Manipulation of the optic nerve can lead to irreversible vision changes. We present a patient with a past medical history of skin allergy and allergic conjunctivitis (AC) who presented with insidious unexplained unilateral vision loss. Physical exam revealed significant blepharospasm, mild lid edema, bulbar conjunctival hyperemia, afferent pupillary defect, and slight papillary hypertrophy. Slit lamp examination demonstrated superior and inferior conjunctival scarring as well as superior corneal scarring but no signs of external trauma or neurological damage were noted. Conjunctival cultures and cytologic evaluation demonstrated significant eosinophilic infiltration. Subsequent ophthalmoscopic examination revealed optic nerve atrophy. Upon further questioning, the patient admitted to vigorous itching of the affected eye for many months. Given the presenting symptoms, history, and negative ophthalmological workup, it was determined that the optic nerve atrophy was likely secondary to digital pressure from vigorous itching. Although AC can be a significant source of decreased vision via corneal ulceration, no reported cases have ever described AC-induced vision loss of this degree from vigorous itching and chronic pressure leading to optic nerve damage.
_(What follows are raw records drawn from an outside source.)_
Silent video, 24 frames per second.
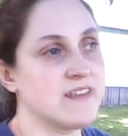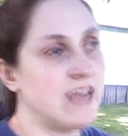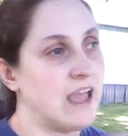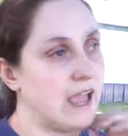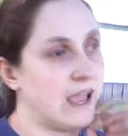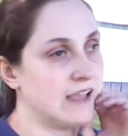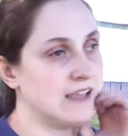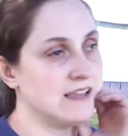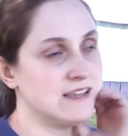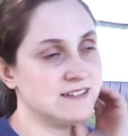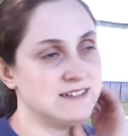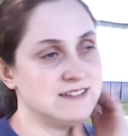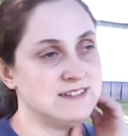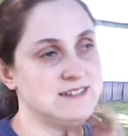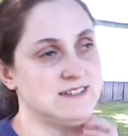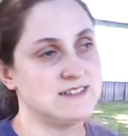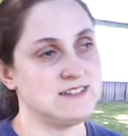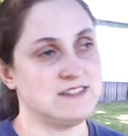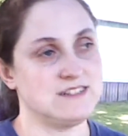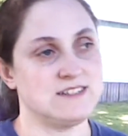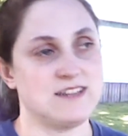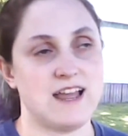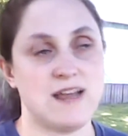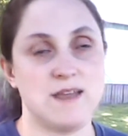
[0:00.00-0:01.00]
I guess
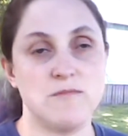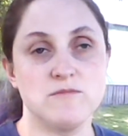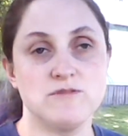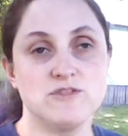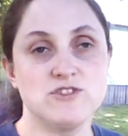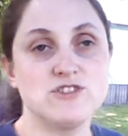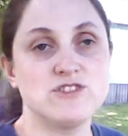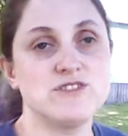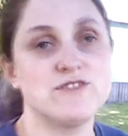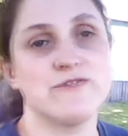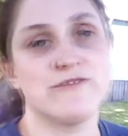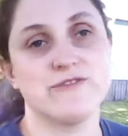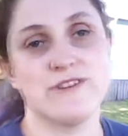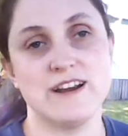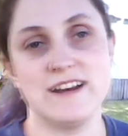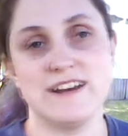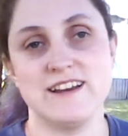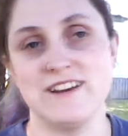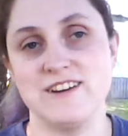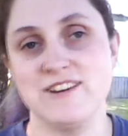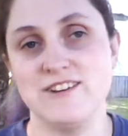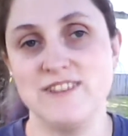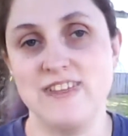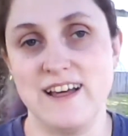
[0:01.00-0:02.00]
I'm just afraid
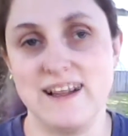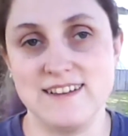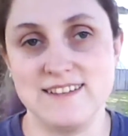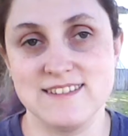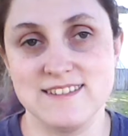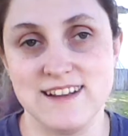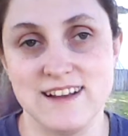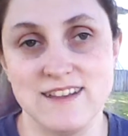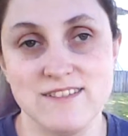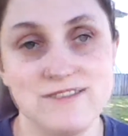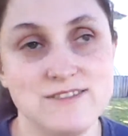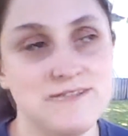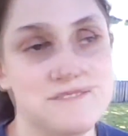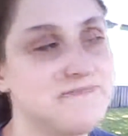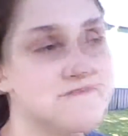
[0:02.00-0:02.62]
to do that stuff.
Despite being self-limiting in nature, allergic conjunctivitis should be properly managed as extreme cases can result in mechanical compression of the optic nerve and compromise vision.

1. Case

A 24-year-old male member of an indigenous nomadic tribe in the West African nation of Mali was seen at the emergency department complaining of extreme itching, tearing, and irritation in both eyes. The patient denied any significant past medical history. He did, however, describe visiting a tribal healer on a regular basis for “itchy skin” over his chest and upper extremities since childhood. He usually itched his skin rigorously until the appearance of blood in the affected area. He did experience some soothing of the itching when using topical ointments from the herbal doctor but admitted chronic noncompliance to the herbal therapy.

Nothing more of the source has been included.